餌に混ざっていた蛇

神奈川県中郡大磯町


カツオを釣りに行くのに、いつものように餌のイワシを買って、漁に出た。餌の入っているカメを見たら大蛇が混ざっていた。あとで聞いたら、漁師に追われた大蛇が餌の中に混ざっていたのだというが、その船はそのときに大漁だったという(要旨)(男、明治三十八年生、大磯)。

『大磯町史8 別編 民俗』
(大磯町)より

追記

蛇のことを漁師は船上で「ながもの」と忌んで呼ぶ。そういうのを沖言葉などというが、大概は船にとって蛇は良くないとされるもので(「蛇と船」)、「へび」と直接その名を呼ぶことすら禁忌とされるものだ。

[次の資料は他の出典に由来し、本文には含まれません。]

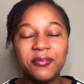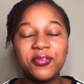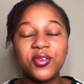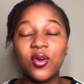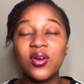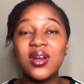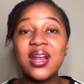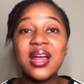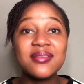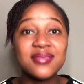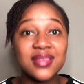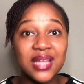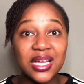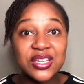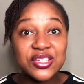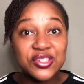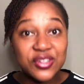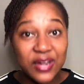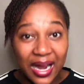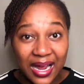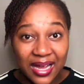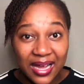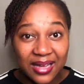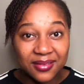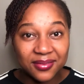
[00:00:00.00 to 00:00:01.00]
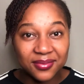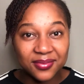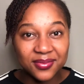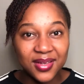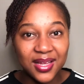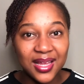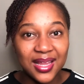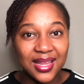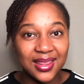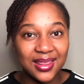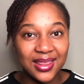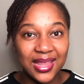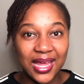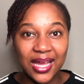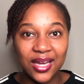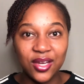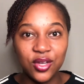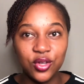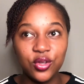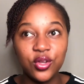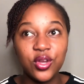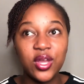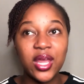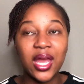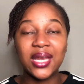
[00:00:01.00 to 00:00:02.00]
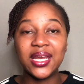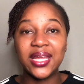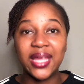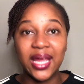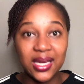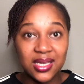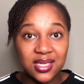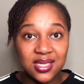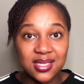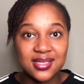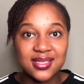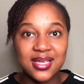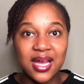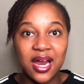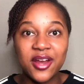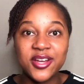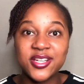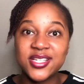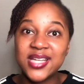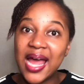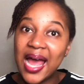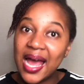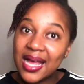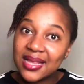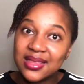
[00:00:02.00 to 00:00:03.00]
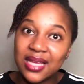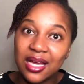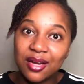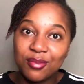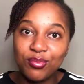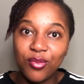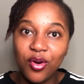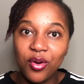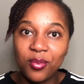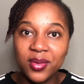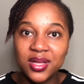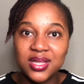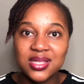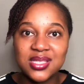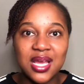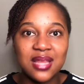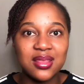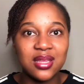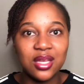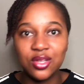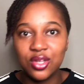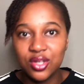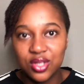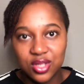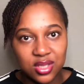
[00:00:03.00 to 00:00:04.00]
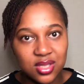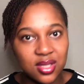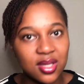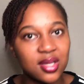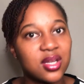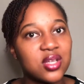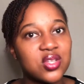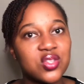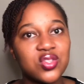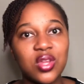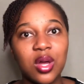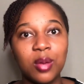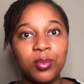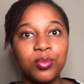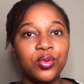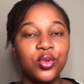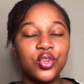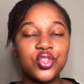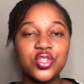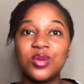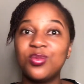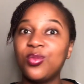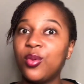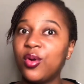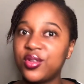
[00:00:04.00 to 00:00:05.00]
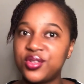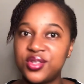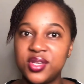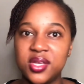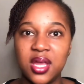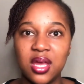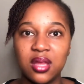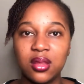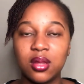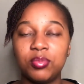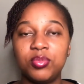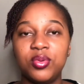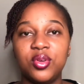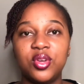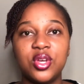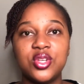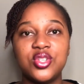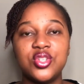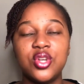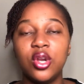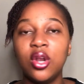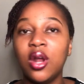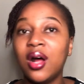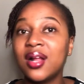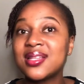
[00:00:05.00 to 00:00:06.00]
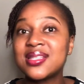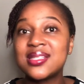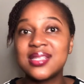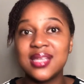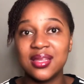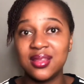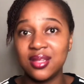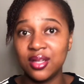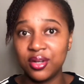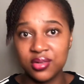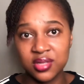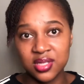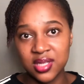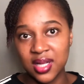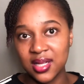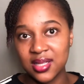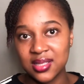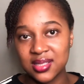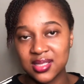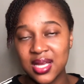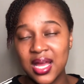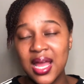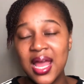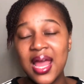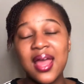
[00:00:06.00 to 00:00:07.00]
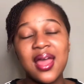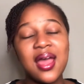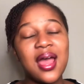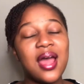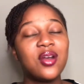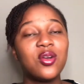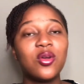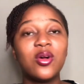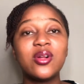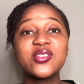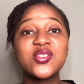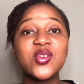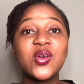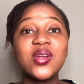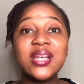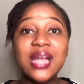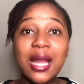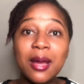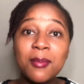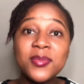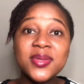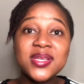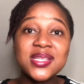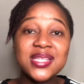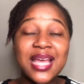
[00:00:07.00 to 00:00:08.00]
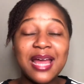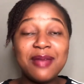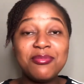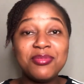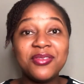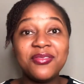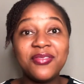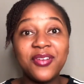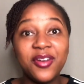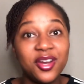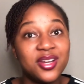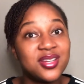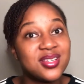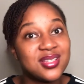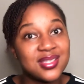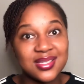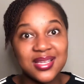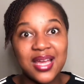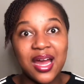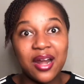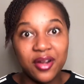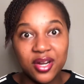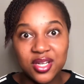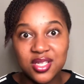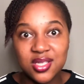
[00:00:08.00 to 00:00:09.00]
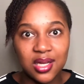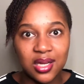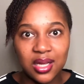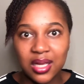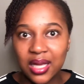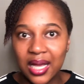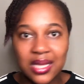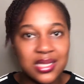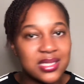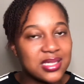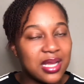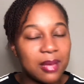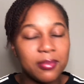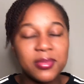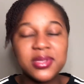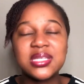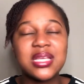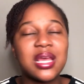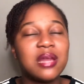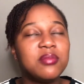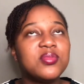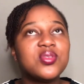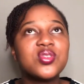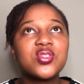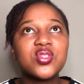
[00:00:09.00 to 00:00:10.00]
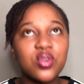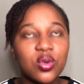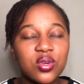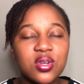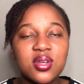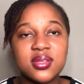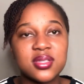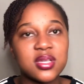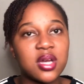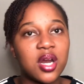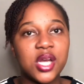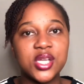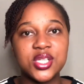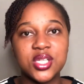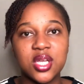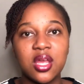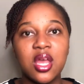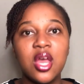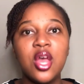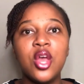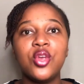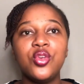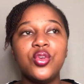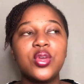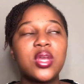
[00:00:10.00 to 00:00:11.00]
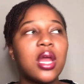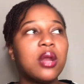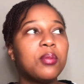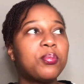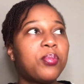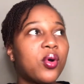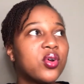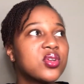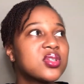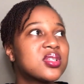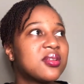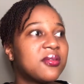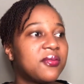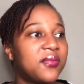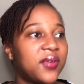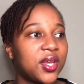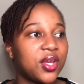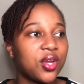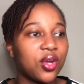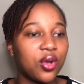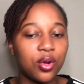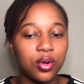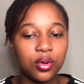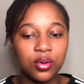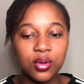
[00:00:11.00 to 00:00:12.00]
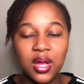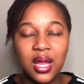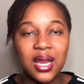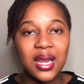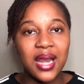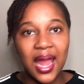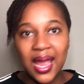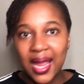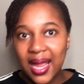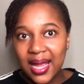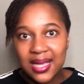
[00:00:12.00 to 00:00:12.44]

you don't have that drive, then you can get discouraged at that moment, and then you're just gonna stop YouTube altogether because you're not seeing the results. And also, numbers can be very discouraging, guys. Numbers can be so discouraging. You can post a video, like I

これが、この話では大蛇が船上にいたことが大漁をもたらしたのだ、といっている。かろうじて、大蛇が他の漁師に追われて、とあるところから報恩の話ともとれ、やはり「すくった」蛇に漁をもたらされたという話がある(「天城山のヌシをすくう」)。

しかし、大磯では(海)蛇そのものを神体(しゃちがみ)とする竜宮(りゅうごん)を漁業の神とし信仰した、ということがある(「シャチガミ」)。そちらの線を見ていくと、単なる助けた蛇の恩返しだ、とはいえなくなるだろう。